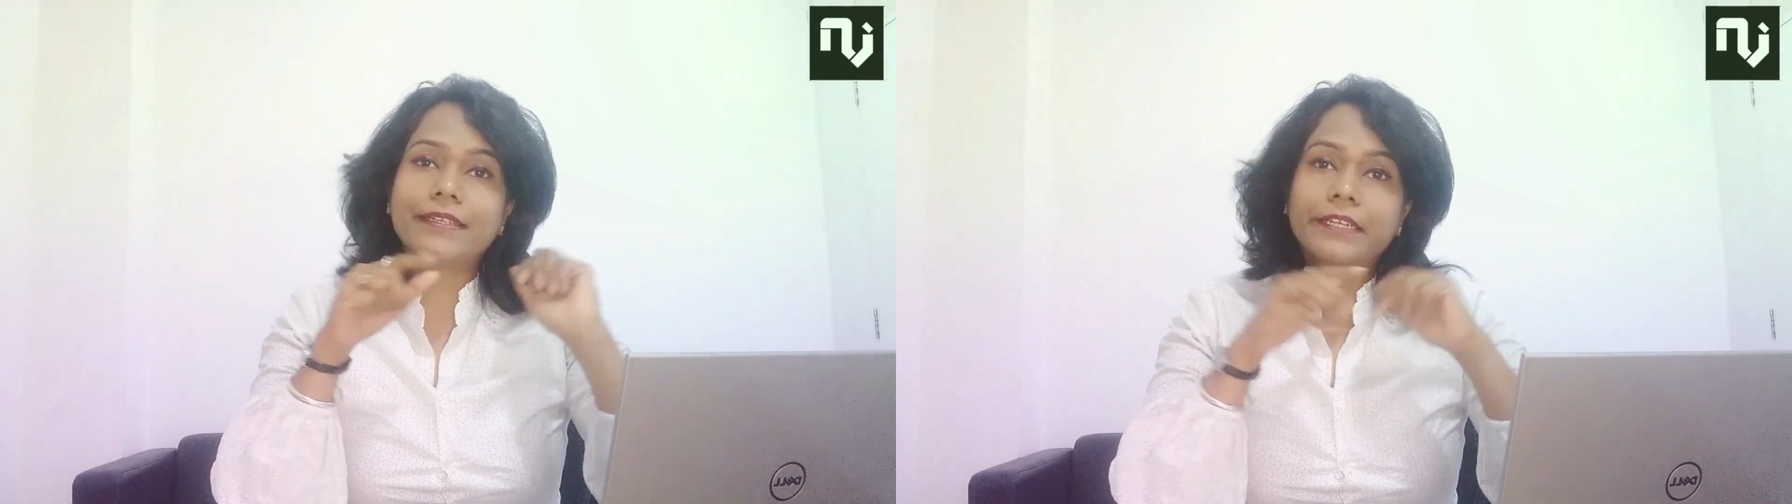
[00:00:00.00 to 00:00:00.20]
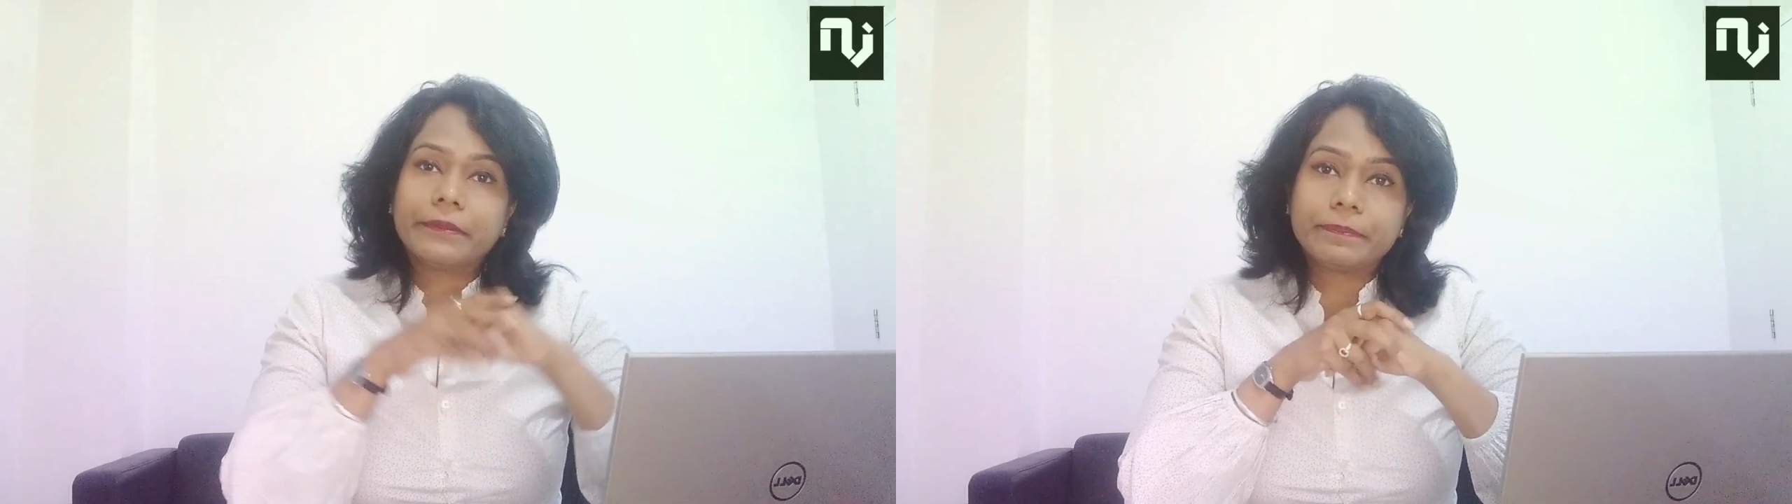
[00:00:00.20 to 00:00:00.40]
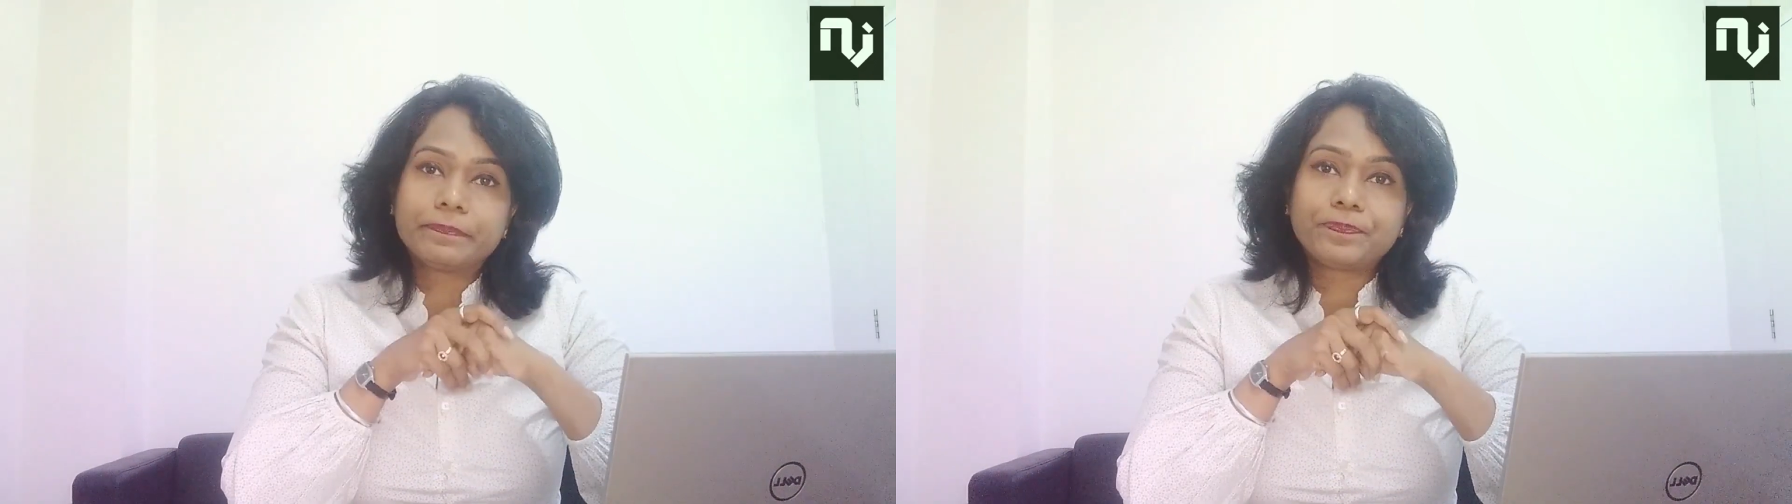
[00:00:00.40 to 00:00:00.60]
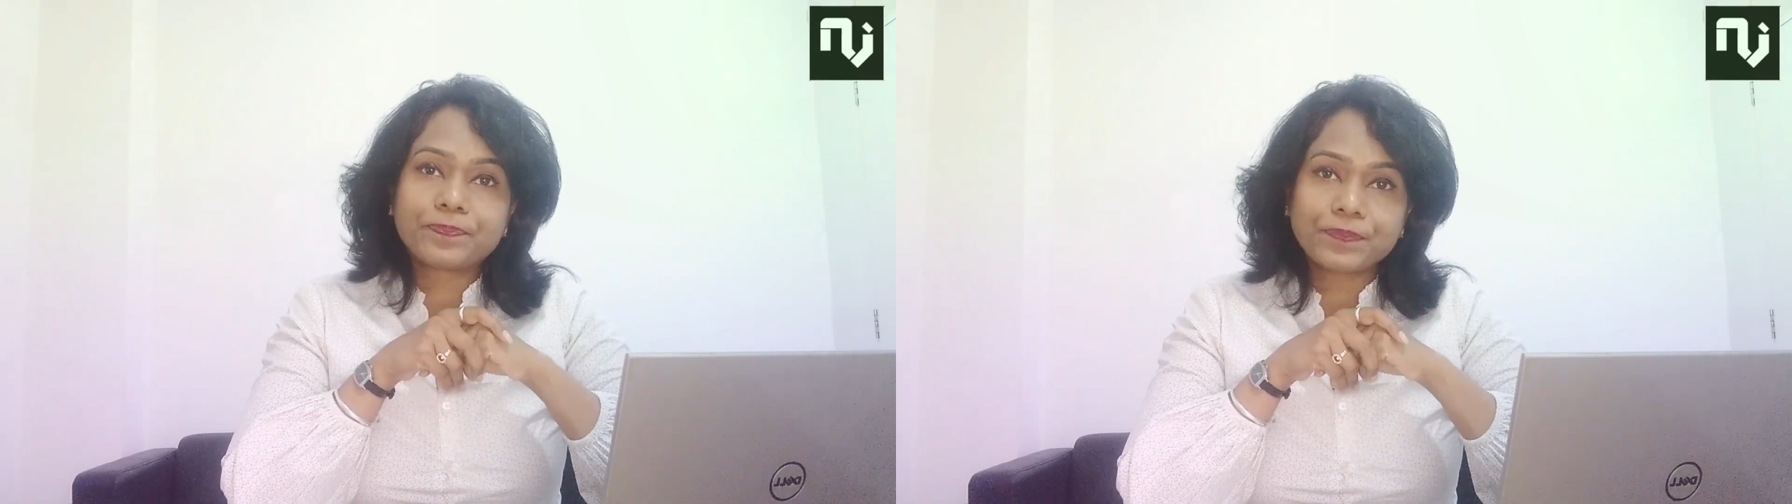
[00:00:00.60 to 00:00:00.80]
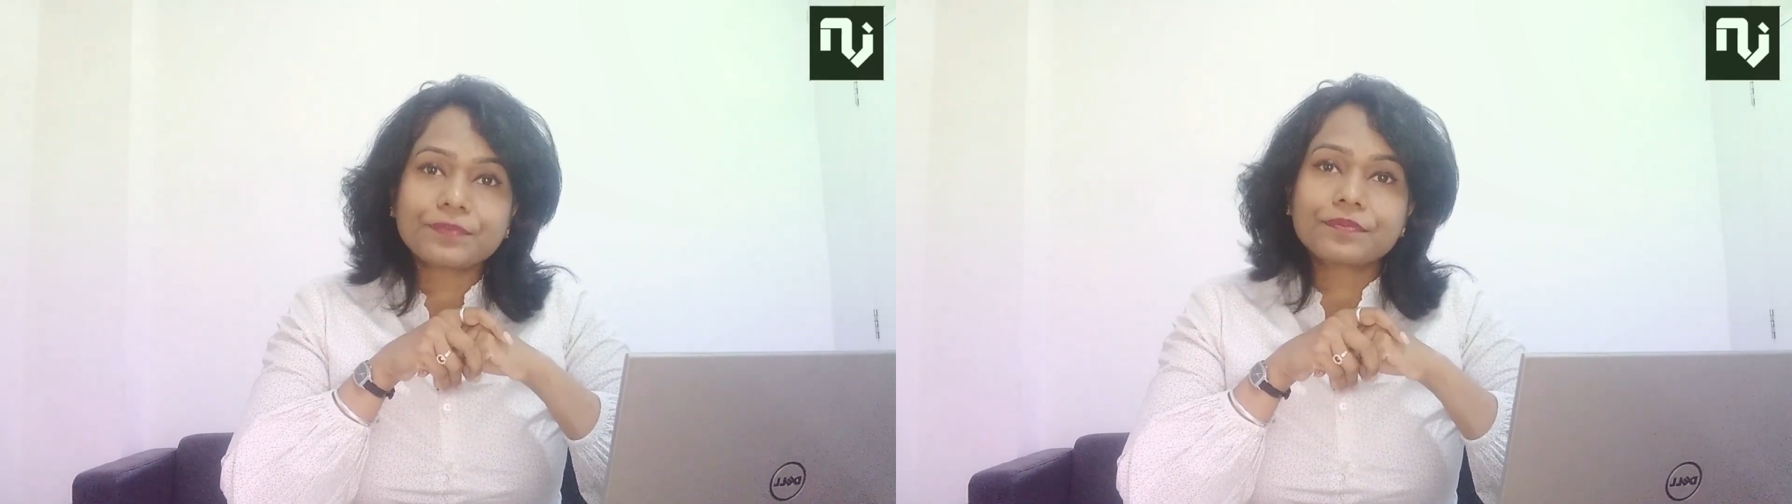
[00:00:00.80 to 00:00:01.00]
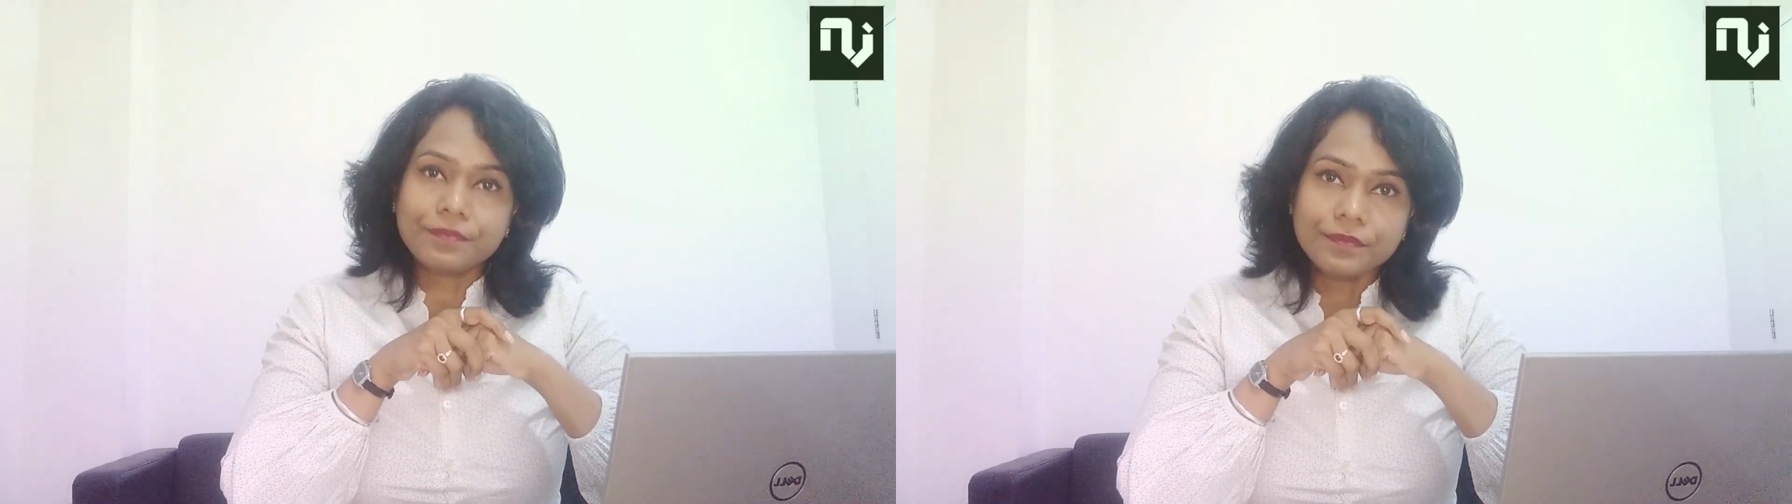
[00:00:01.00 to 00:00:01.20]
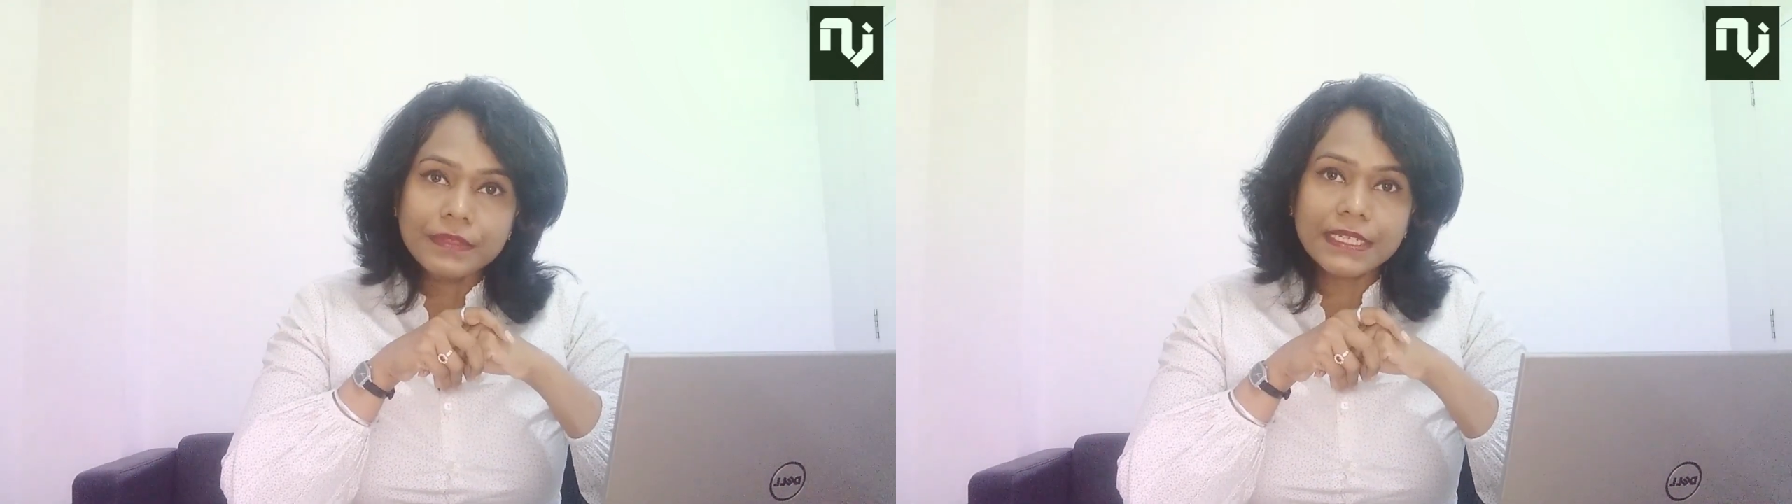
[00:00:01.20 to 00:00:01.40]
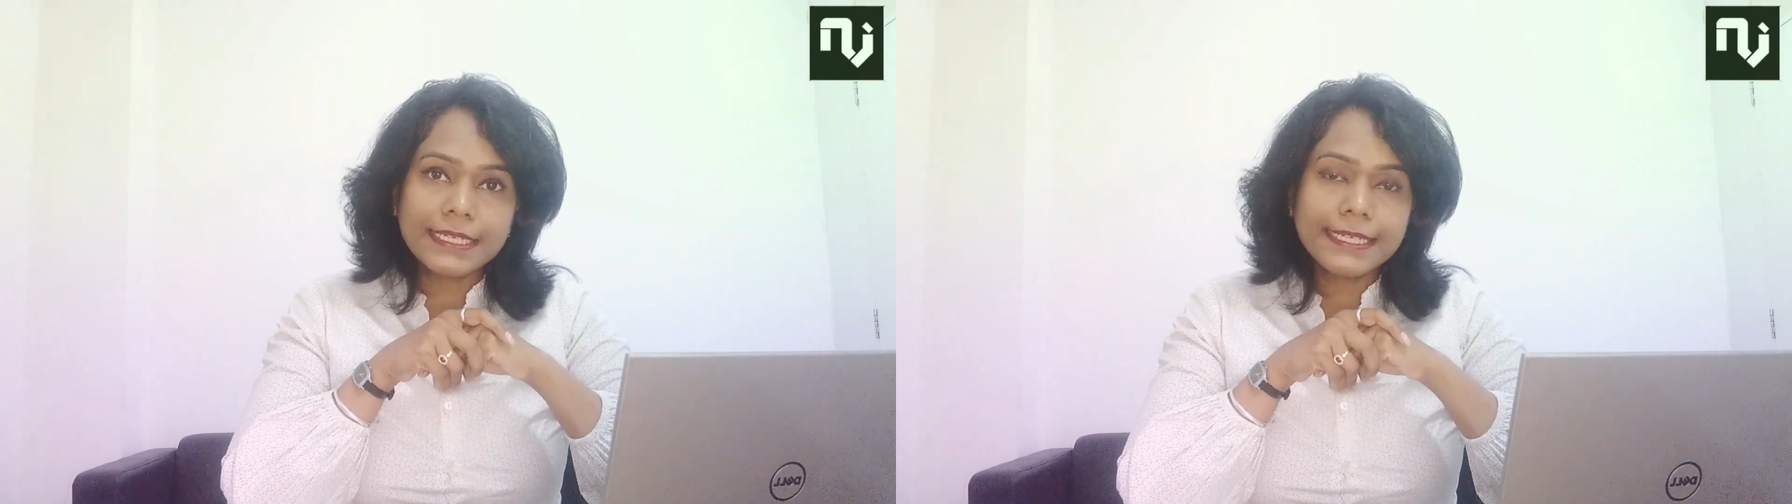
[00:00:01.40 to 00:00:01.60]
time.
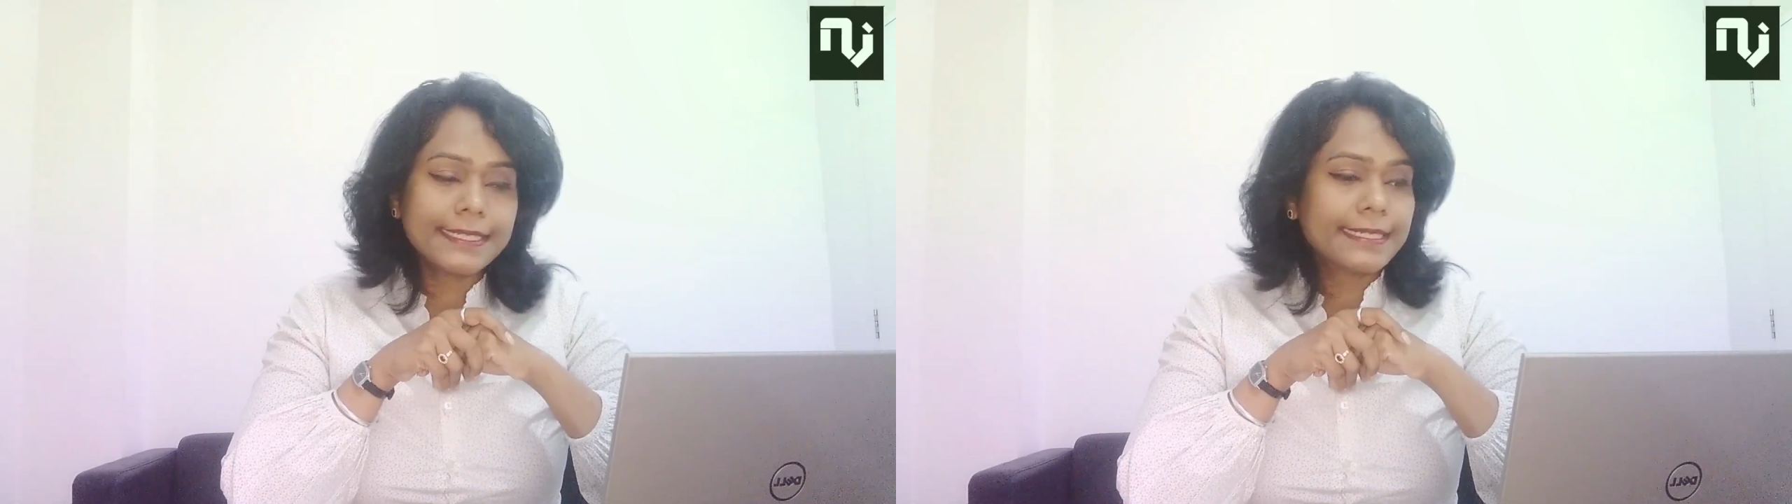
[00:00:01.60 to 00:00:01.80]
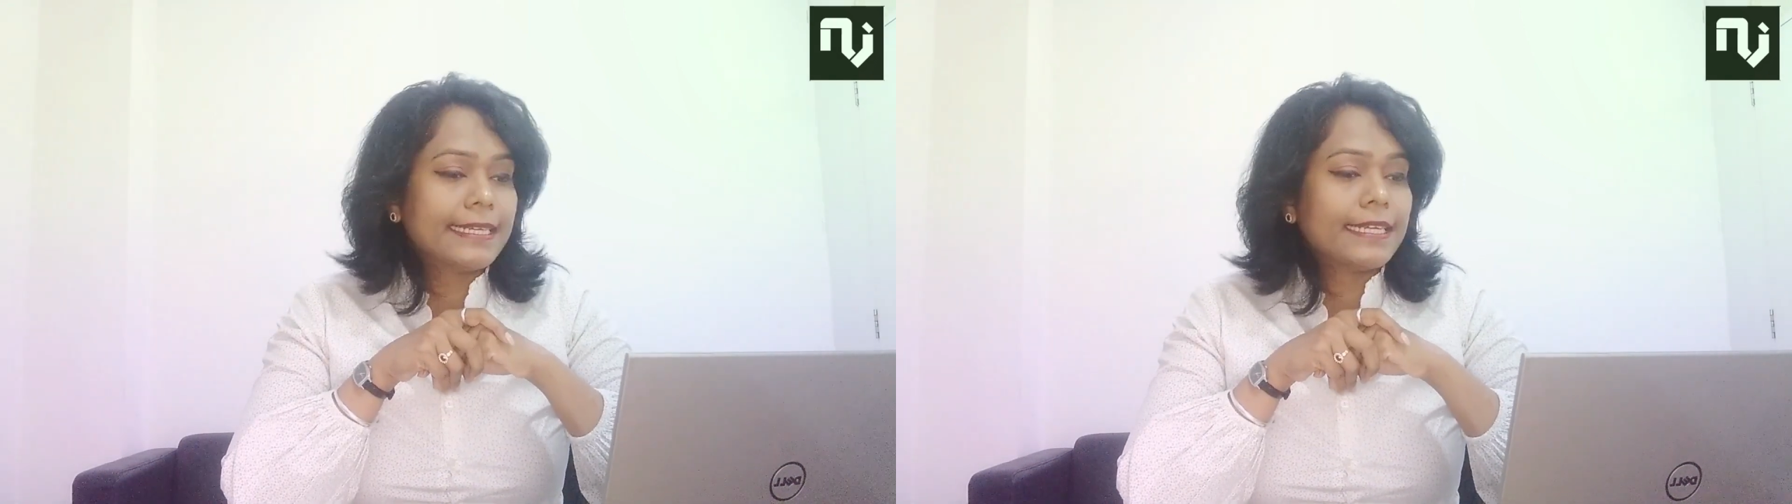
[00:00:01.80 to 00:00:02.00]
correct?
^^^^^^^^
Required action: Lines from the one with "[00:00:00.60 to 00:00:00.80]" through the final line of the listing above: copy them exactly, both ends included, and omit every picture.

Solution to this exercise:
[00:00:00.60 to 00:00:00.80]
[00:00:00.80 to 00:00:01.00]
[00:00:01.00 to 00:00:01.20]
[00:00:01.20 to 00:00:01.40]
[00:00:01.40 to 00:00:01.60]
time.
[00:00:01.60 to 00:00:01.80]
[00:00:01.80 to 00:00:02.00]
correct?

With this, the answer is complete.